Welcome to Realizeit innovation technology Review
Different Authors reviews the Realizeit innovative technology.
The paper, Learning and Academic Analytics in the Realizeit System (2014), focuses on how analytics are integrated into the Realizeit adaptive learning platform to support both learning and institutional decision-making.
Separation of Curriculum from Content: Realizeit separates curriculum from content to reduce cognitive load on learners by making data-driven decisions that guide them through their learning path. The platform supports curriculum creation, content delivery, and data capture.
Learning Analytics: The platform continuously tracks learner progress, identifying strengths, weaknesses, and preferences. Real-time data provides insights into learners' abilities and informs instructors of potential intervention points.
Academic Analytics: At the institutional level, Realizeit provides a comprehensive view of learner and instructor data. This allows for analysis of course performance, faculty resource planning, and the identification of trends, such as course relationships and instructor impact.
Competency-Based Learning: Learners progress based on mastery rather than time, making the platform flexible and personalized.
Data Visualization: Both learners and instructors benefit from dashboards that visualize real-time progress, engagement, and outcomes. These visual tools provide actionable insights, making data more accessible and easier to interpret.
Course Analytical Reviews: These automated reviews provide institutions with a one-click analysis of data related to course structure, student numbers, engagement, outcomes, and more. This allows for early detection of trends, correlations, and performance indicators.
Realizeit’s use of granular data, real-time learning analytics, and institutional-level academic analytics offers significant potential for improving educational outcomes. It allows for personalized learning experiences, supports instructor interventions, and helps institutions make data-driven decisions. The paper highlights how analytics in adaptive learning platforms like Realizeit can transform the educational process by making data actionable.
This paper can be an excellent resource if you're looking into adaptive learning systems or learning analytics within higher education contexts. It gives a detailed overview of how data can inform both personalized learning paths and larger institutional strategies(LearningandAcademicAnal…).

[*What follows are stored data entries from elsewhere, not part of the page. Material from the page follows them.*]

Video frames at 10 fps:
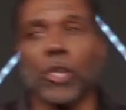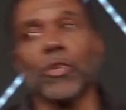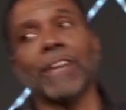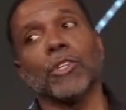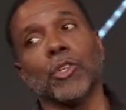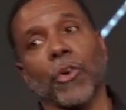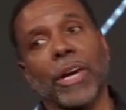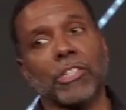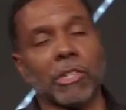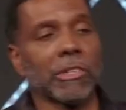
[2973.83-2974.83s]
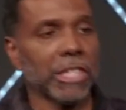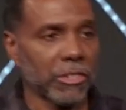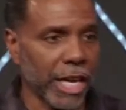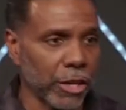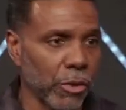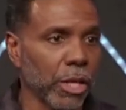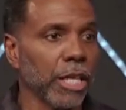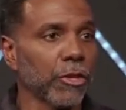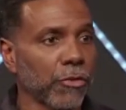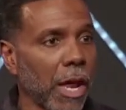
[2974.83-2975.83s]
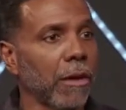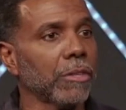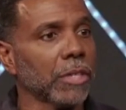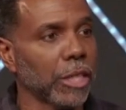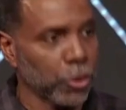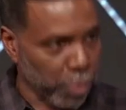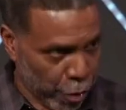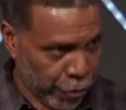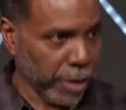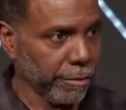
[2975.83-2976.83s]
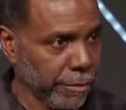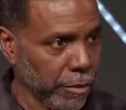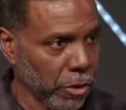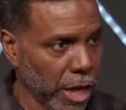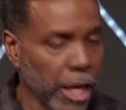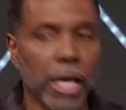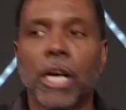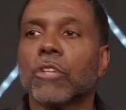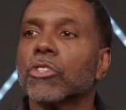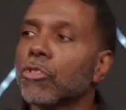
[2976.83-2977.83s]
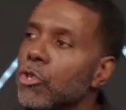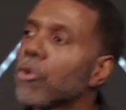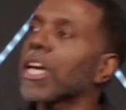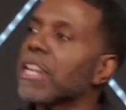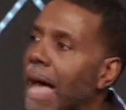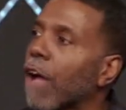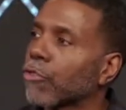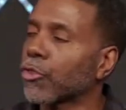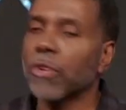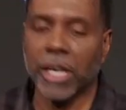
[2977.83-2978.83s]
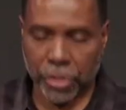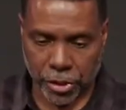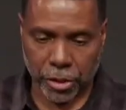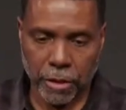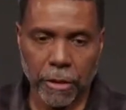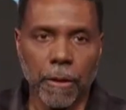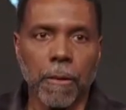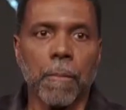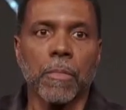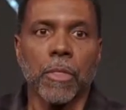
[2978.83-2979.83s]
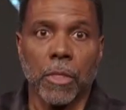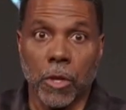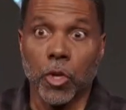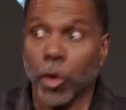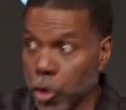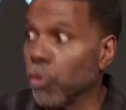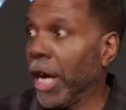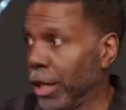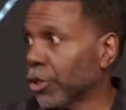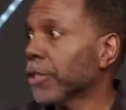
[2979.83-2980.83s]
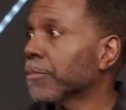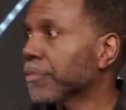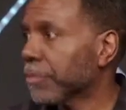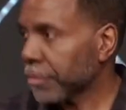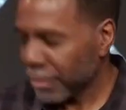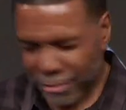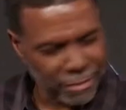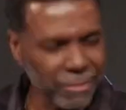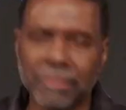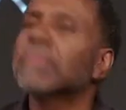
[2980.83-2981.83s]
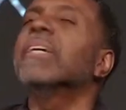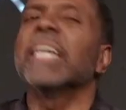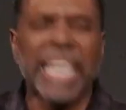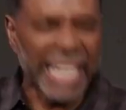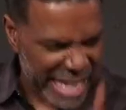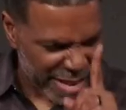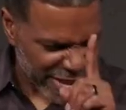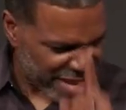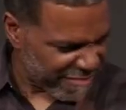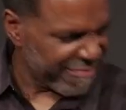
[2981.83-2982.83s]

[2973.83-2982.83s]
You have a new creation on the inside of you. It is flawless. It is perfect. Okay? So you can now trust your new nature in giving.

The paper Real World Usage of an Adaptive Testing Algorithm to Uncover Latent Knowledge by Danny Lynch and Colm P. Howlin explores the Determine Knowledge (DK) algorithm, which is used in the Realizeit adaptive learning platform to identify students' pre-existing or "latent" knowledge at the beginning of a course. The paper emphasizes the importance of uncovering this latent knowledge to improve learning efficiency, allowing students to skip content they already know and focus on new material. The algorithm operates by testing students on key curriculum nodes, updating their learning path based on correct or incorrect responses, thus identifying what they already know.
The DK algorithm is compared with the Knowledge Space Theory (KST) algorithm in terms of efficiency and accuracy. Simulated studies show that the DK algorithm generally asks fewer questions but may sacrifice accuracy in some cases, depending on the size of a student's latent knowledge state and their response rate. The study also reviews real-world usage data from a higher education institution in the U.S., involving over 455,000 instances of the DK algorithm used by more than 48,000 students across various subjects. The data demonstrates that the DK algorithm is particularly efficient for students with very little or a lot of prior knowledge but less efficient for those in between.
The paper concludes with a discussion on improvements to the algorithm based on real-world findings. These include using a slider to help students self-assess their prior knowledge before starting the DK process and employing probabilistic methods to account for errors in student responses. Overall, the study highlights the effectiveness of the DK algorithm in enhancing learning efficiency by personalizing the starting point for each student based on their existing knowledge.
Reference
Howlin, C., & Lynch, D. (2014, October). Learning and academic analytics in the realizeit system. In E-Learn: World Conference on E-Learning in Corporate, Government, Healthcare, and Higher Education (pp. 862-872). Association for the Advancement of Computing in Education (AACE).
Lynch, D., & Howlin, C. (2014). Real world usage of an adaptive testing algorithm to uncover latent knowledge. In ICERI2014 Proceedings (pp. 504-511). IATED.